There is English, Thai, Spanish, some sort of Burmese dialect, and the one that we all use which requires hands, numbers of fingers, and gratuitous English thank yous and universal smiles.
Thai is sounds from the throat. English is shapes through the mouth.
Ni says English words the same way she says Thai words and it sounds like off-key music and I cannot understand it, so I often ask her to repeat things.
Each morning we feed Buddha and his compadres. On a shelf behind the counter of each restaurant sits several effigies. There is a bird that gets brown rice, a house that gets rum, and everyone gets food, which is placed in little cups. Jejie held me by the elbow one day and said one tofu, one vegetable, one chicken, one noodle, each cup.

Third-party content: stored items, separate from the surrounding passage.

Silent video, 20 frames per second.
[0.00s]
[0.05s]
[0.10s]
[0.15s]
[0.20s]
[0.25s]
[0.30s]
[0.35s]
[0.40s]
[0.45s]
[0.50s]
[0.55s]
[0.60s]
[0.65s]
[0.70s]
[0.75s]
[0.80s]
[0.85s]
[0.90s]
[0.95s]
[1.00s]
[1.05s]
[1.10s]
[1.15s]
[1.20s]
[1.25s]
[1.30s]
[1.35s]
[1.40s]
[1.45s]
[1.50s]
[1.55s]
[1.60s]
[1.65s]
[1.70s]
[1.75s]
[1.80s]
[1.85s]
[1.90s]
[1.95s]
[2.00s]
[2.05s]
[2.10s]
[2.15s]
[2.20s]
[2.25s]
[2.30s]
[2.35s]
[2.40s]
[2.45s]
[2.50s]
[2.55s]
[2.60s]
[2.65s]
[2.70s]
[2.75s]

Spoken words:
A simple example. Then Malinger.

After the offering is made Jejie prays. If business is slow, Jejie compulsively stops in front of Buddha throughout the day and claps her hands together over her head and mutters a short prayer. I once heard a woman whisper to her husband wow, look at that.

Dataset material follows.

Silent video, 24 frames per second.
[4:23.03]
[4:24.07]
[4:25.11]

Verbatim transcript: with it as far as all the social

Part of the Buddha offerings is given to a small wooden house that sits on the shelf of each restaurant. It is the only one that gets rum.
I asked Ni who lives in the house. She asked why you need to know?

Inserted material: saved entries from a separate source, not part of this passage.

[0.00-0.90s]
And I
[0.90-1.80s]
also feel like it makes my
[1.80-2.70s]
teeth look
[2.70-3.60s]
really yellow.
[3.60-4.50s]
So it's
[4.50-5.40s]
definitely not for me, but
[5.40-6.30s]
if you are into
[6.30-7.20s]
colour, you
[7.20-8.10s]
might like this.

I said because it’s interesting, so she told me about the ancestors who owned the land and how we borrowed it from them for a while.
It was just a girl coworker and I opening the restaurant in Mesa. Jejie wasn’t there yet, so after we finished placing the offerings I clapped my hands together over my head and said thank you Buddha. I said it with a smile but I kind of meant it and the way the girl looked at me let me know that she knew.
While reading a book behind the counter of the to-go place I hear a crash from outside. I look up but do not see anything. It is not until I am returning from the bathroom that I notice our American flag, knocked over by the wind. It is prostrate and spread out across the sidewalk and I know that you are supposed to burn it now. I imagine myself outside with a book of matches in one hand and a fist full of flag in the other. People stop their cars to yell at me, but I just yell back it’s okay, it fell down.
On my way to work I saw a silver Lexus SUV and a cop car stopped in the road. There was a man standing next to the open drivers door of the Lexus. A young blond woman stood behind him. She had on big sunglasses but I could tell from her scrunched up face that she was crying. I couldn’t understand why she was crying. Everyone seemed okay, there was no damage to the car, and then I pulled forward a bit. A homeless man was lying facedown in the grass just off the road. He was alone so I assumed that he was dead. I hope that he was dead.